Alternativas para reduzir o analfabetismo funcional no Brasil
Enviada em 05/01/2021
Segundo o pedagogo Paulo Freire, se a educação sozinha não transforma a sociedade, sem ela tampouco a sociedade muda. Nesse viés, nota-se na sociedade atual, a baixa qualificação do ensino público brasileiro e com o subsequente analfabetismo funcional, reflexo da construção sociocultural e da ineficácia de políticas públicas. Desse modo, é necessário a discussão sobre as alternativas para reduzir o analfabetismo funcional no Brasil.
Em primeira análise, cabe salientar a formação da sociedade contemporânea como causa do imbróglio em questão. Nesse sentido, segundo Jonh Locke em sua tese da tábula rasa, todas as pessoas nascem sem conhecimento algum, com efeito todo o processo do conhecer, do saber e do agir é aprendido através da experiência. Nessa perspectiva, pode se relacionar o pensamento aos desafios enfrentados na educação brasileira, o que por conta da falta de motivação dos professores e a evasão escolar ocasiona o avanço do analfabetismo funcional. Tal conjuntura reflete-se na dificuldade de inserção no mercado de trabalho e na alienação em massa.

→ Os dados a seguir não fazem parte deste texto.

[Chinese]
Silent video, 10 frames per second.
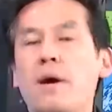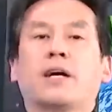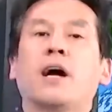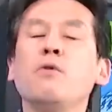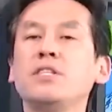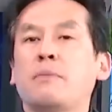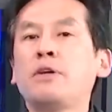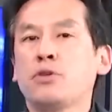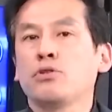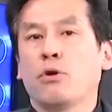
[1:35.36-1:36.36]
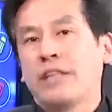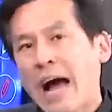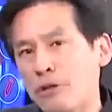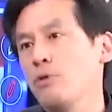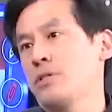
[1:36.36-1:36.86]
没柯文哲拼总统，
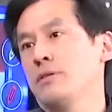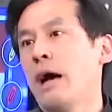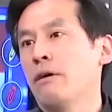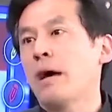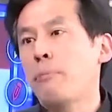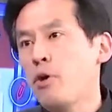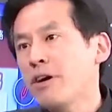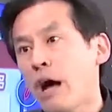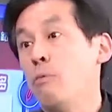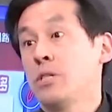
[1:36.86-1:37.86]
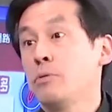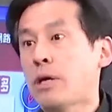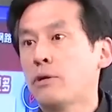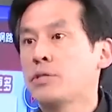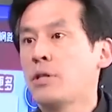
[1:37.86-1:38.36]
他都知道，他不用看我们节目，
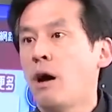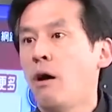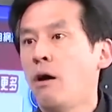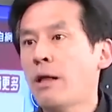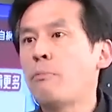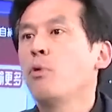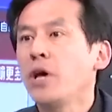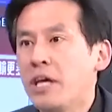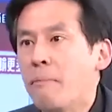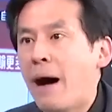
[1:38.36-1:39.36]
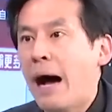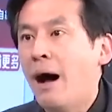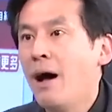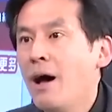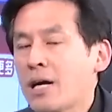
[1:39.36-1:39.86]
他都知道，他不会赢嘛。
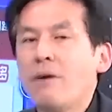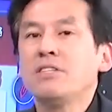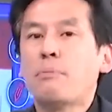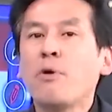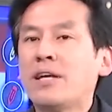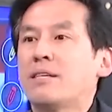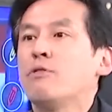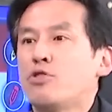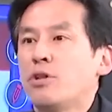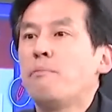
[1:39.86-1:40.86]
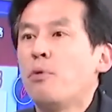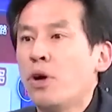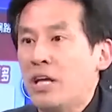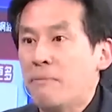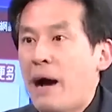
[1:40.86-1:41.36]
柯文哲不管怎么选都不
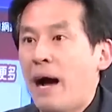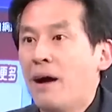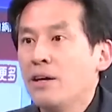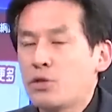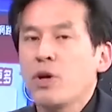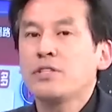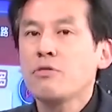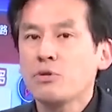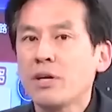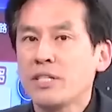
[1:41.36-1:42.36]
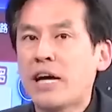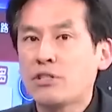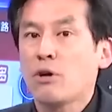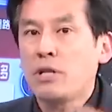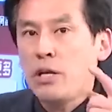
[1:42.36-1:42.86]
会赢嘛。所以这种状况之下的
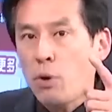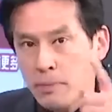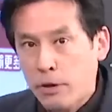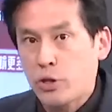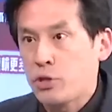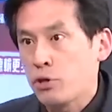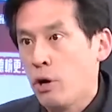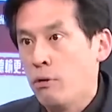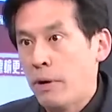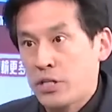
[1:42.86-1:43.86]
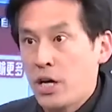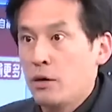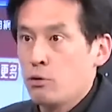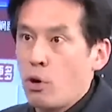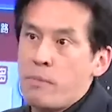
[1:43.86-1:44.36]
时候，你为什么要选总统？宝杰哥，
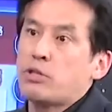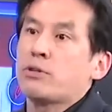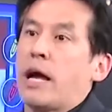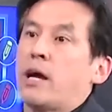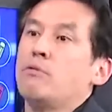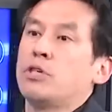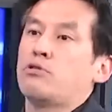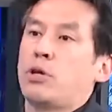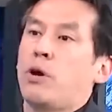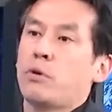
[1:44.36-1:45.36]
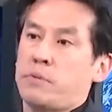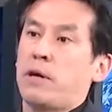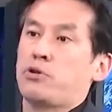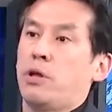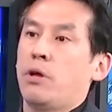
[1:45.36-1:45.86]
如果民众党柯文哲选，了，为什么
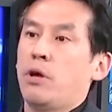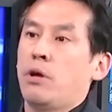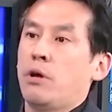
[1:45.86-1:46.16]
要选拼立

Em sagunda análise, vale ressaltar que a ausência de medidas governamentais é um fator contribuinte para a continuação do problema vigente. Nesse contexto, o Artigo 6º da Constituição Federal Brasileira promulgada em 1988, prevê o acesso aos direitos sociais, dentre eles, a educação. Porém, nota-se a inaplicabilidade desse direito, visto que há uma precariedade no ensino público e falta de infraestrutura, impossibilitando assim o nível de aprendizagem. De fato, é necessário o desenvolvimento de políticas públicas para solucionar essa problemática da sociedade atual.
Urge, portanto, a necessidade de que a Escola - agente responsável pela educação formal - promova projetos para o desenvolvimento da leitura, por intermédio de saraus e debates, com o intuito de desenvolver o hábito da leitura e o senso crítico. Além disso, é de suma importância que o Estado faça investimentos nas escolas e em projetos como o EJA Educação para Jovens e Adultos, a fim de melhorar as condições de ensino e consequentemente reduzir o número de analfabetas funcionais no Brasil.